Transcribe each of the records below exactly, excluding all pictures.

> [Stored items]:
++++

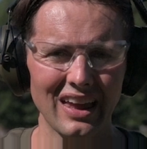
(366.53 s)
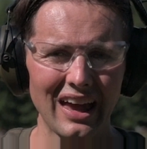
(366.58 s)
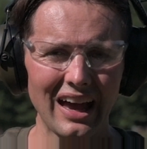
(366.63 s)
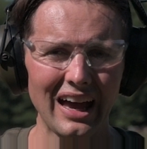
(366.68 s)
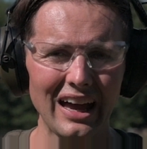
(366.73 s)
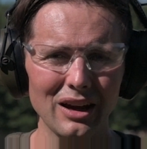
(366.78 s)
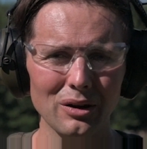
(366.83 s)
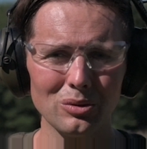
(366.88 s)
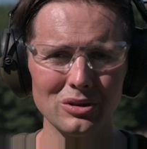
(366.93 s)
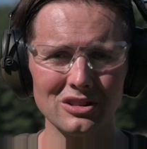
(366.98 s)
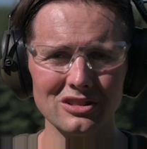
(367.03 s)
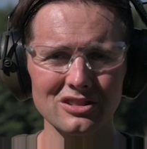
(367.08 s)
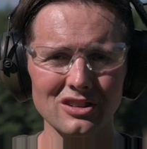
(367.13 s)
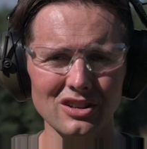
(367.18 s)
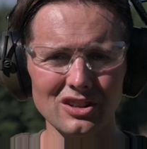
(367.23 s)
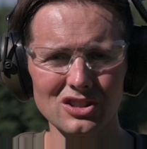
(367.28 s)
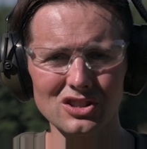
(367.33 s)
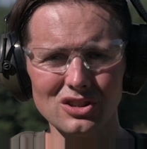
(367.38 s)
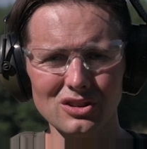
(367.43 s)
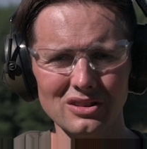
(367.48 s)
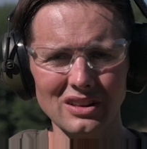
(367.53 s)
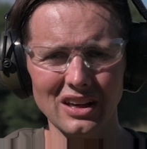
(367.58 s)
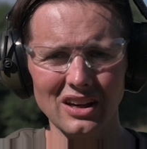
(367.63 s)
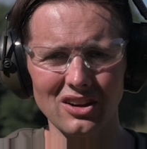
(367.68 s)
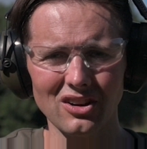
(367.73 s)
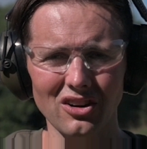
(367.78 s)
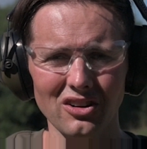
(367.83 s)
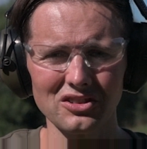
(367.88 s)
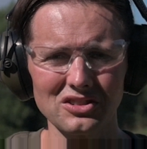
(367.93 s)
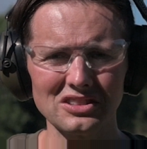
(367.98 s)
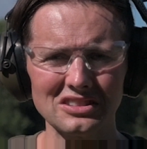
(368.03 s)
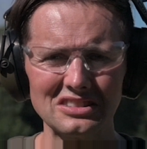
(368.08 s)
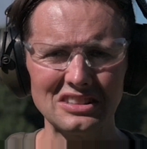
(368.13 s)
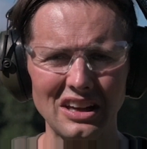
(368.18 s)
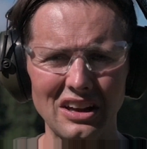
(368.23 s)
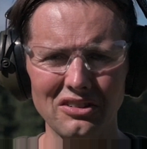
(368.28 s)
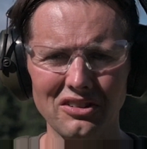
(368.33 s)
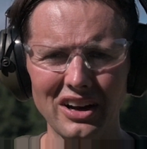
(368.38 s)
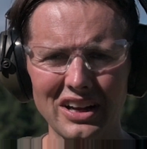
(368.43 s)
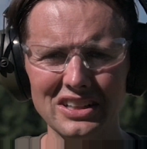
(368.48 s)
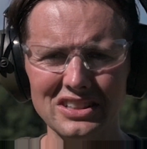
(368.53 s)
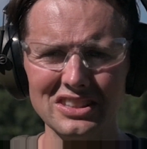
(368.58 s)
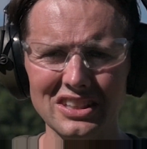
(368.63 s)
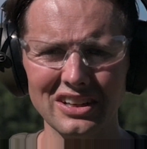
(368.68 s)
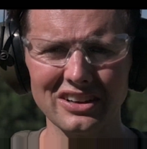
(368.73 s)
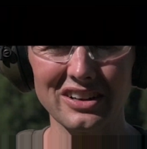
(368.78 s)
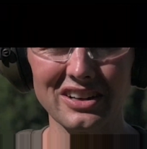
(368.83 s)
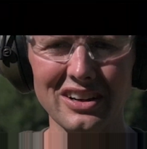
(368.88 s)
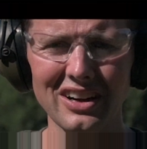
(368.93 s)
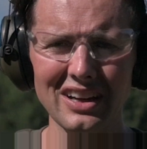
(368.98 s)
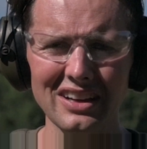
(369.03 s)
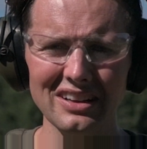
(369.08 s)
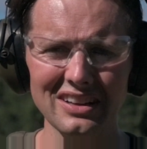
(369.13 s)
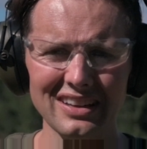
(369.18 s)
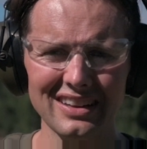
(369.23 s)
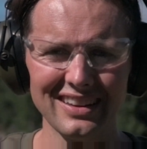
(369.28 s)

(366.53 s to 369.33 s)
Yeah. Hey, we're just gonna shoot that gong just down range here, all right?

++++

> [Answer area]:
(366.53 s)
(366.58 s)
(366.63 s)
(366.68 s)
(366.73 s)
(366.78 s)
(366.83 s)
(366.88 s)
(366.93 s)
(366.98 s)
(367.03 s)
(367.08 s)
(367.13 s)
(367.18 s)
(367.23 s)
(367.28 s)
(367.33 s)
(367.38 s)
(367.43 s)
(367.48 s)
(367.53 s)
(367.58 s)
(367.63 s)
(367.68 s)
(367.73 s)
(367.78 s)
(367.83 s)
(367.88 s)
(367.93 s)
(367.98 s)
(368.03 s)
(368.08 s)
(368.13 s)
(368.18 s)
(368.23 s)
(368.28 s)
(368.33 s)
(368.38 s)
(368.43 s)
(368.48 s)
(368.53 s)
(368.58 s)
(368.63 s)
(368.68 s)
(368.73 s)
(368.78 s)
(368.83 s)
(368.88 s)
(368.93 s)
(368.98 s)
(369.03 s)
(369.08 s)
(369.13 s)
(369.18 s)
(369.23 s)
(369.28 s)

(366.53 s to 369.33 s)
Yeah. Hey, we're just gonna shoot that gong just down range here, all right?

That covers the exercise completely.